WHAT YOU NEED TO DO:
Pictures excluded, output the lines of the data below between the one holding "[9:02.40-9:03.30]" and the one holding "[9:12.30-9:13.20]", inclusive, exactly as they stand.

Collected data
=-=-=-=-=

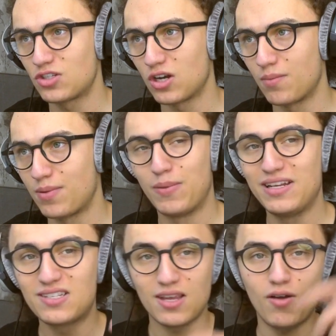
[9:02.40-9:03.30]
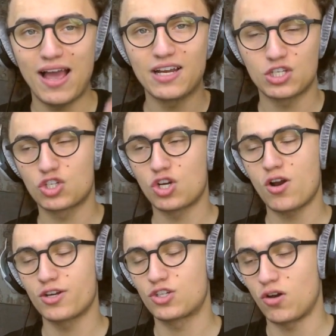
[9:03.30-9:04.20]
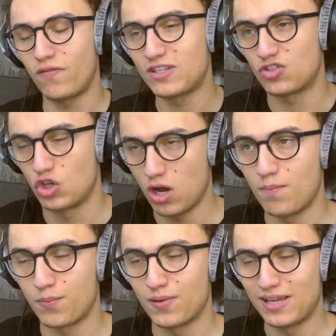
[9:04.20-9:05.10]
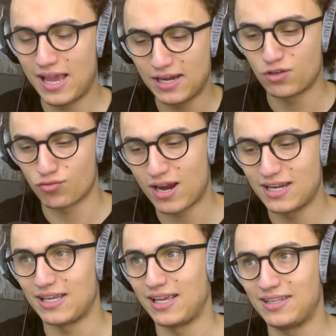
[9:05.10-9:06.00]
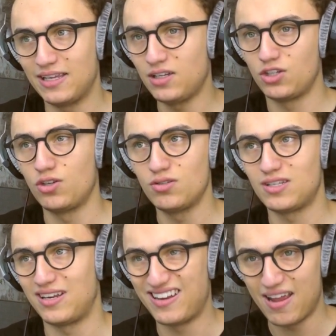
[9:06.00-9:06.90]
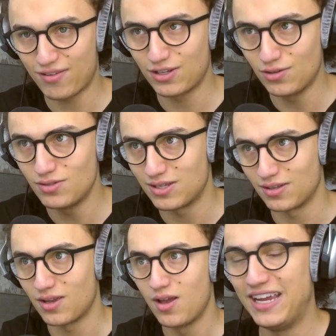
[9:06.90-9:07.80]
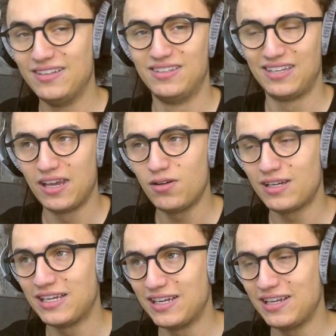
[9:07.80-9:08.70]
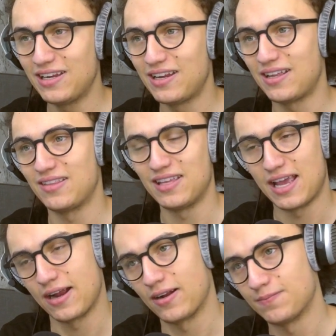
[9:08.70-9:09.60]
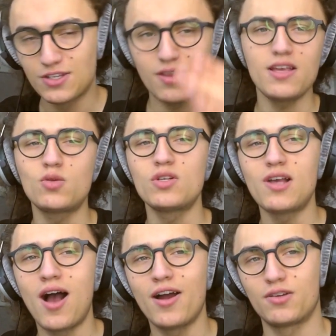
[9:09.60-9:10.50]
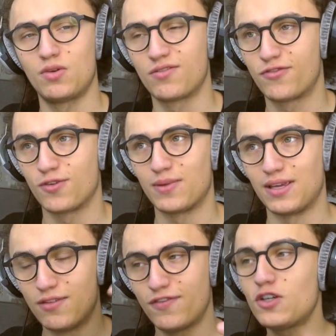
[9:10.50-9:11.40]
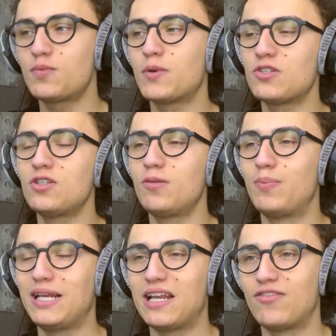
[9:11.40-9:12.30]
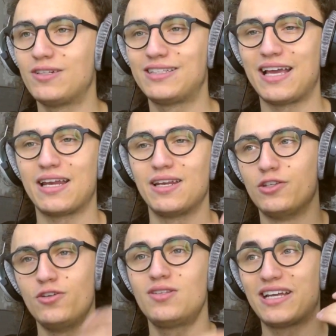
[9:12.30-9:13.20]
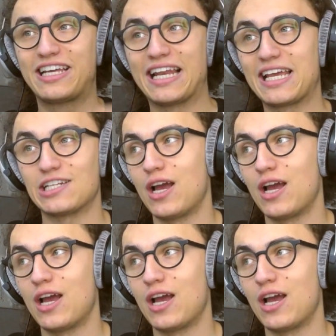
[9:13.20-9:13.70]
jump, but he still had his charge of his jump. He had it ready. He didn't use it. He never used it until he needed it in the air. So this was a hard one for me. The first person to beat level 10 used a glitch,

=-=-=-=-=

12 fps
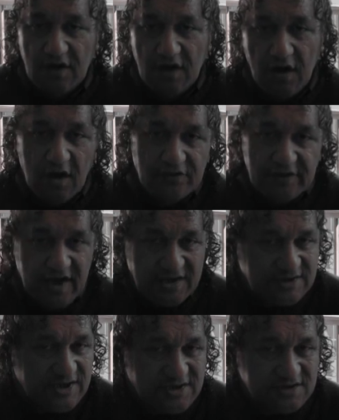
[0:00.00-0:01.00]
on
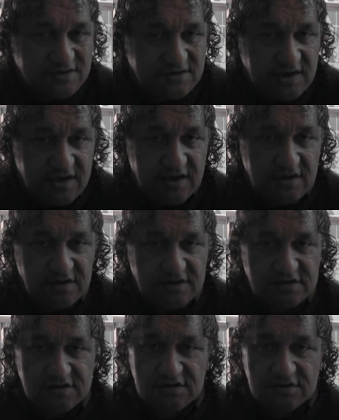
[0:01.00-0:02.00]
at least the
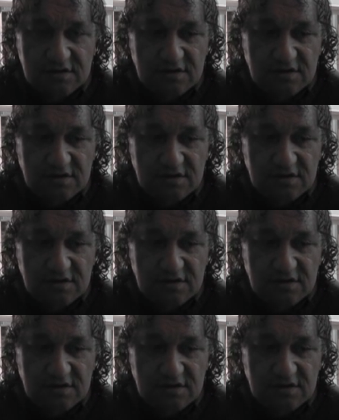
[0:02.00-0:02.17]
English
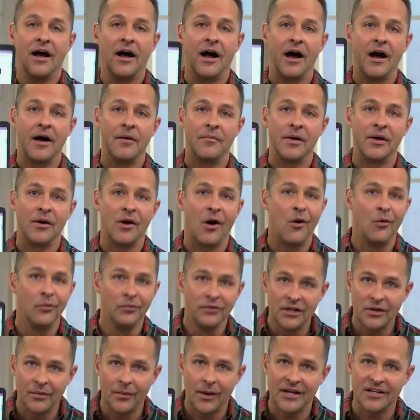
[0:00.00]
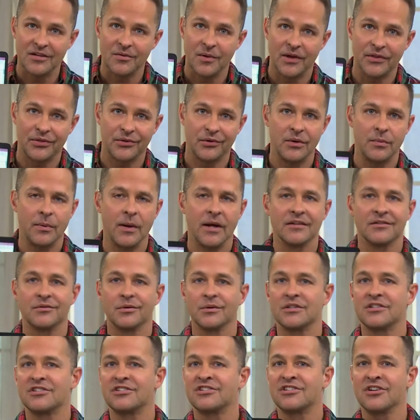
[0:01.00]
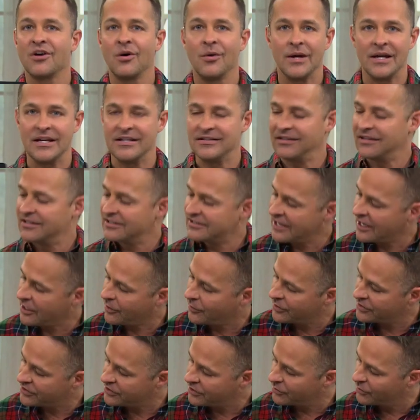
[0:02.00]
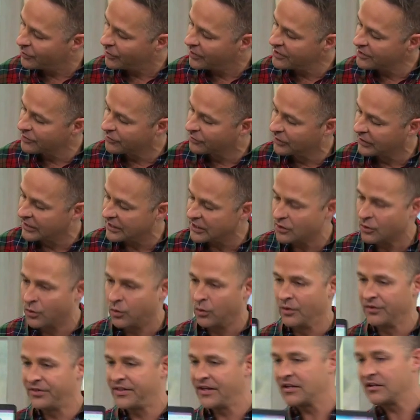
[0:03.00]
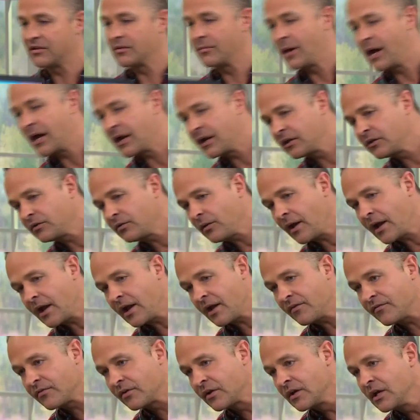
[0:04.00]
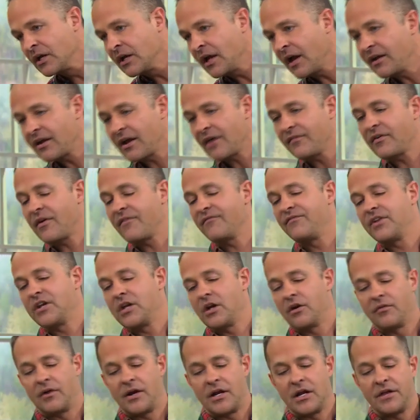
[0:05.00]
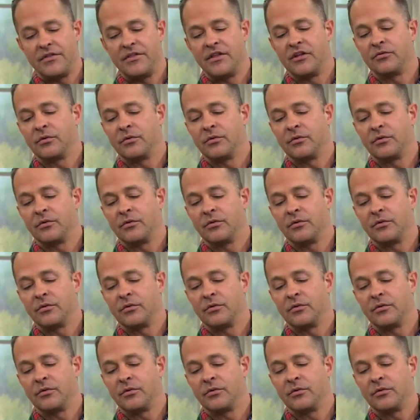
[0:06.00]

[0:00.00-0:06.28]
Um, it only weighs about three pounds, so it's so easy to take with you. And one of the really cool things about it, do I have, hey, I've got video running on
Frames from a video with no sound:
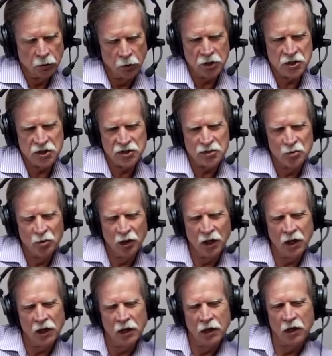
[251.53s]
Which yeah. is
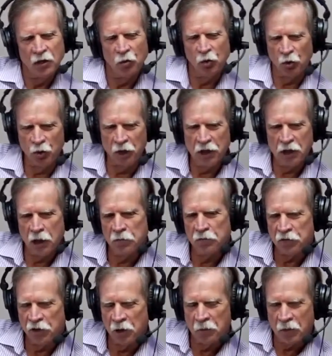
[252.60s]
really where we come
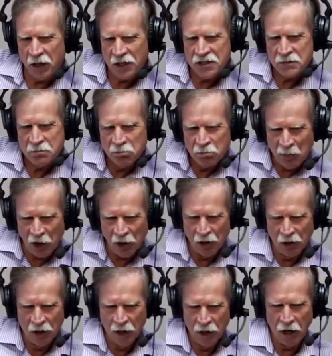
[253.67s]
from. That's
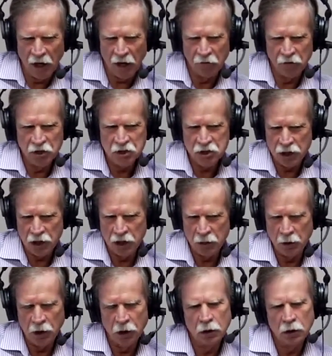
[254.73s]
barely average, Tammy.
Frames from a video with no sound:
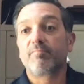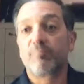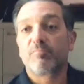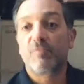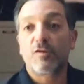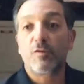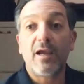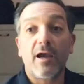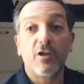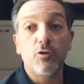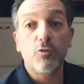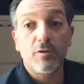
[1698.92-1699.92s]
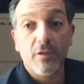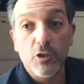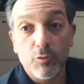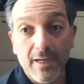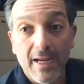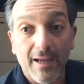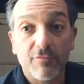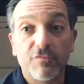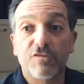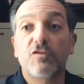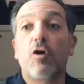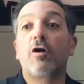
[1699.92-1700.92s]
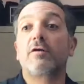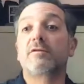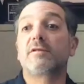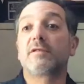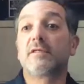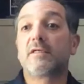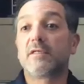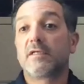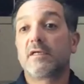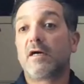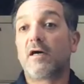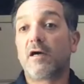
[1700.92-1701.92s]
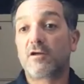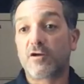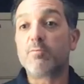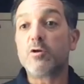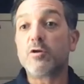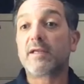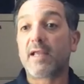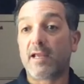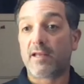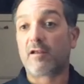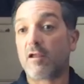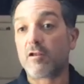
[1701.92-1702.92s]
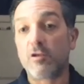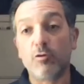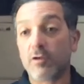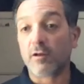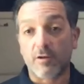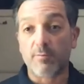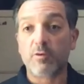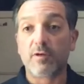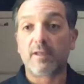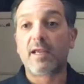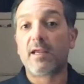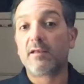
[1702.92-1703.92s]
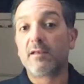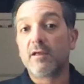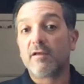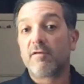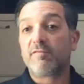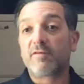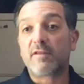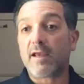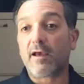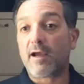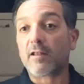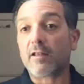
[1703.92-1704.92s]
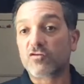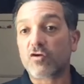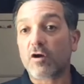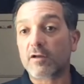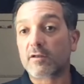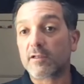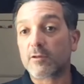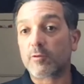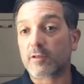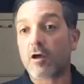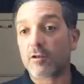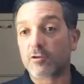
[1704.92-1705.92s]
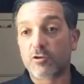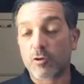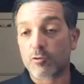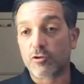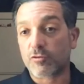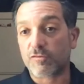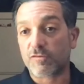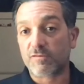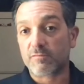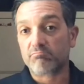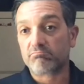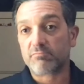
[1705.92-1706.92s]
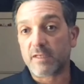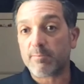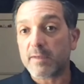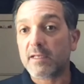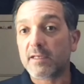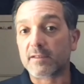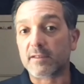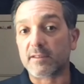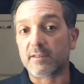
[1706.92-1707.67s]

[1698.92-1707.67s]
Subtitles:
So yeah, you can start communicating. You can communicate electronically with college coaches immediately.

=-=-=-=-=

RESPONSE BELOW:
[9:02.40-9:03.30]
[9:03.30-9:04.20]
[9:04.20-9:05.10]
[9:05.10-9:06.00]
[9:06.00-9:06.90]
[9:06.90-9:07.80]
[9:07.80-9:08.70]
[9:08.70-9:09.60]
[9:09.60-9:10.50]
[9:10.50-9:11.40]
[9:11.40-9:12.30]
[9:12.30-9:13.20]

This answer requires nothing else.